Dad kept a journal. Not sure where it went must have been lost in the divorce. Maybe he still keeps it hoping waiting for me to call him. I just can’t though I am not sure what went wrong with Mom and Dad but they are both so distant from one another. I don’t want that for my children or wife; or me. So here it is an open book waiting to be written and collected. I don’t know why I am doing this. I miss Mom and Dad but I have to move on.
Met someone today she is pretty great. Her name is Jean and we are going to go to the movies this weekend. Oh man I am so nervous but have to stay cool.
It has been about a year now with Jean. She is great! I have been saving for sometime now but I had to let myself say it, write it out so I knew that I knew. I am going to ask Jean to marry me. I honestly don’t know what she will say. We have had our fights but that is why I am so sure because we have fought and disagreed and I still lover her and she loves me.
You were born today. We are so exhausted. Mom was there. I asked her is she had spoken to Dad at all. She said hasn’t in years. She looks in the obituaries for him. I asked her about his journal and she said that he kept one and probably still does but we won’t see it till he is dead and you have to sift through his things.
Your name is Marcos and you are beautiful. Your birth feels like a banner over the beginning to something awesome.
You said your first word. Dada.
I fell asleep in my chair and then I wasn’t asleep. I was back at the ranch in Dads house and there were creatures there. They spoke with Jean’s voice except twisted. Drink they said. Then they set a stone cup in-front of me. The cup had a black liquid that swirled with gold. It was like looking into a hole that was larger on the inside than it’s container. I wanted to drink that cup. I wanted to so badly. Every fiber of my being screamed drink. I was also afraid. The creatures they were tall and wore cow skulls over their faces. The slit cut in the middle of the skull allowed one glowing red eye to peer out. If you can call a small glowing ord an eye. I think I would have drank if I had not been so terrified. Then after about ten minutes I was back in my chair. Time had passed but no one had noticed my absence.
I called Dad he did not answer. I spoke to Jean. I will be making a trip to the ranch this weekend it is time to confront my Dad.

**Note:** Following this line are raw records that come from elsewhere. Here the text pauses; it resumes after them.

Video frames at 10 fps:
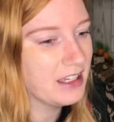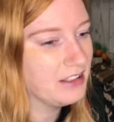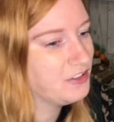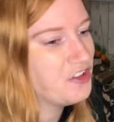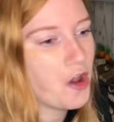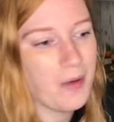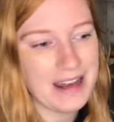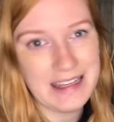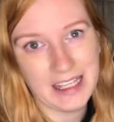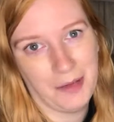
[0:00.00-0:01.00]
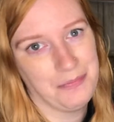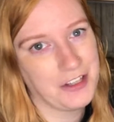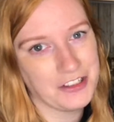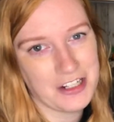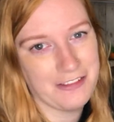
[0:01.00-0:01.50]
nowhere near
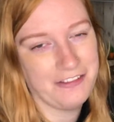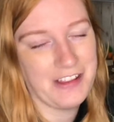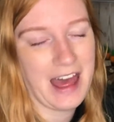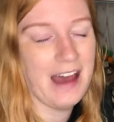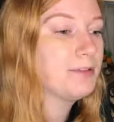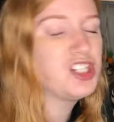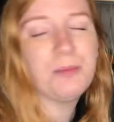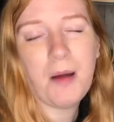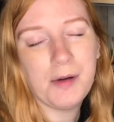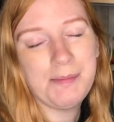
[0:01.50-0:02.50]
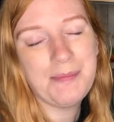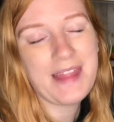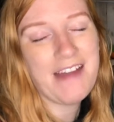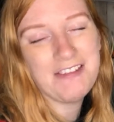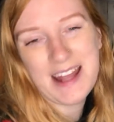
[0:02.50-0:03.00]
good enough for that, but she'll pop up
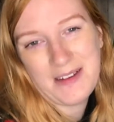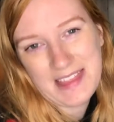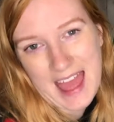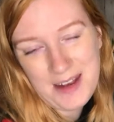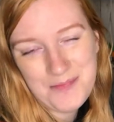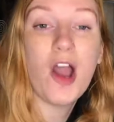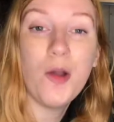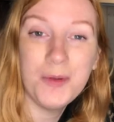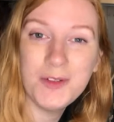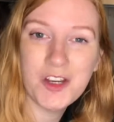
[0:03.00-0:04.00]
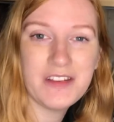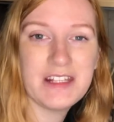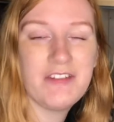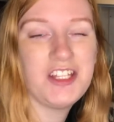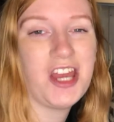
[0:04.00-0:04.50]
every now and then. I hope you enjoyed
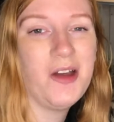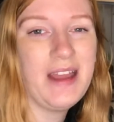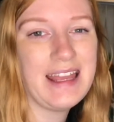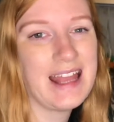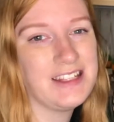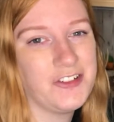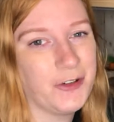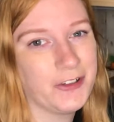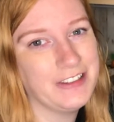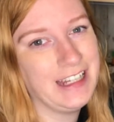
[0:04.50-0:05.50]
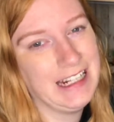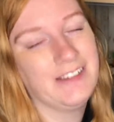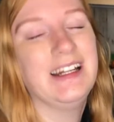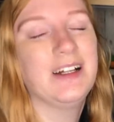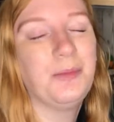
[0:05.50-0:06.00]
this video and getting to know Cornelia a
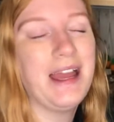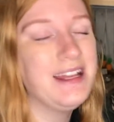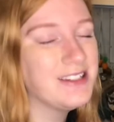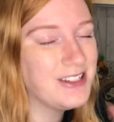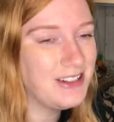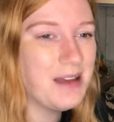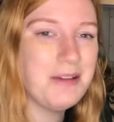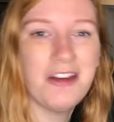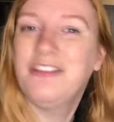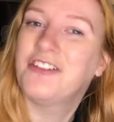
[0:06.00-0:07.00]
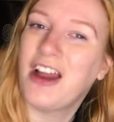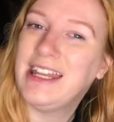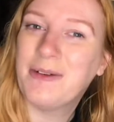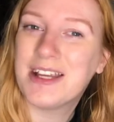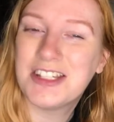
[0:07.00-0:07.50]
little bit. Do let me know if you've got any
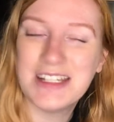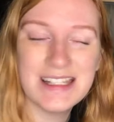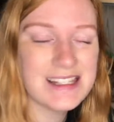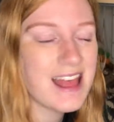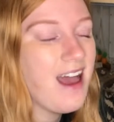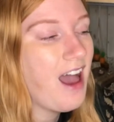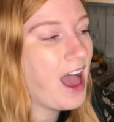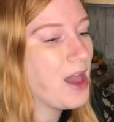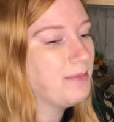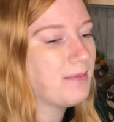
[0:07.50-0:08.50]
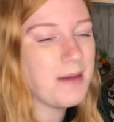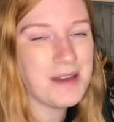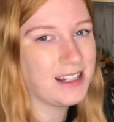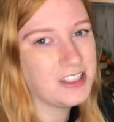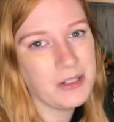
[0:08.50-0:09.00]
questions. Maybe
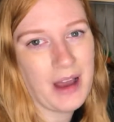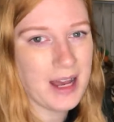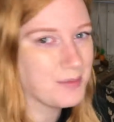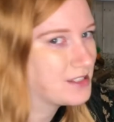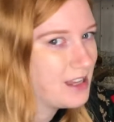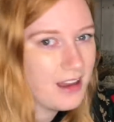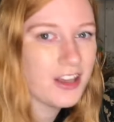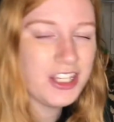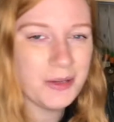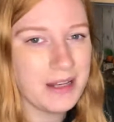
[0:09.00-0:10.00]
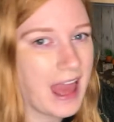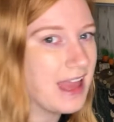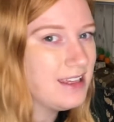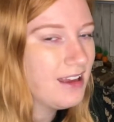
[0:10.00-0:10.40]
I'll do a hamster Q&A,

Found my Dad’s body today. He seems to have been dead a few days. He went in his sleep, the coroner says. Wish I could have spoken to him one last time.
Again they visited. For a while I had been alone but upon settling the last of my Dad’s affairs and making plans to return home. There they were again. With their temptation. Oh God! This time they used his and mom’s voice together. The liquid seemed to reach out to me. Drink! They say. Drink I wanted to. I fear now more than ever that despite my unknowing I might give into this temptation for it is so strong.
The funeral is had, The house, cattle and ranch are sold, I had a moving crew pack up all of the belongings and ship them via pod to my home. I will sort through them there.
Almost every night now they come to bid me drink. The temptation lingers the same way a husband wants for his wife except this is insidious.
I was digging through the pod storage unit looking through Dad’s stuff and they came again. Always in the ranch house. Alway with the sun setting. Drink in Jean’s voice this time. I did. I drank and the cup’s level never changed. The horror of it all the cup will never be empty I can not be rid of this now. The cup will never be empty.
Again they came and before they could speak I was drawing the liquid between my lips. The cup will never be empty. I think the cup drinks me.
I was awoken by a terrible sound. The sound of the plates in my skull popping back into place. Giving into this; how could anyone resist. The cup will never be empty but I am not infinite.
I found Dad’s journal. It is too late for me. I would have done better to have him rather than these late writings.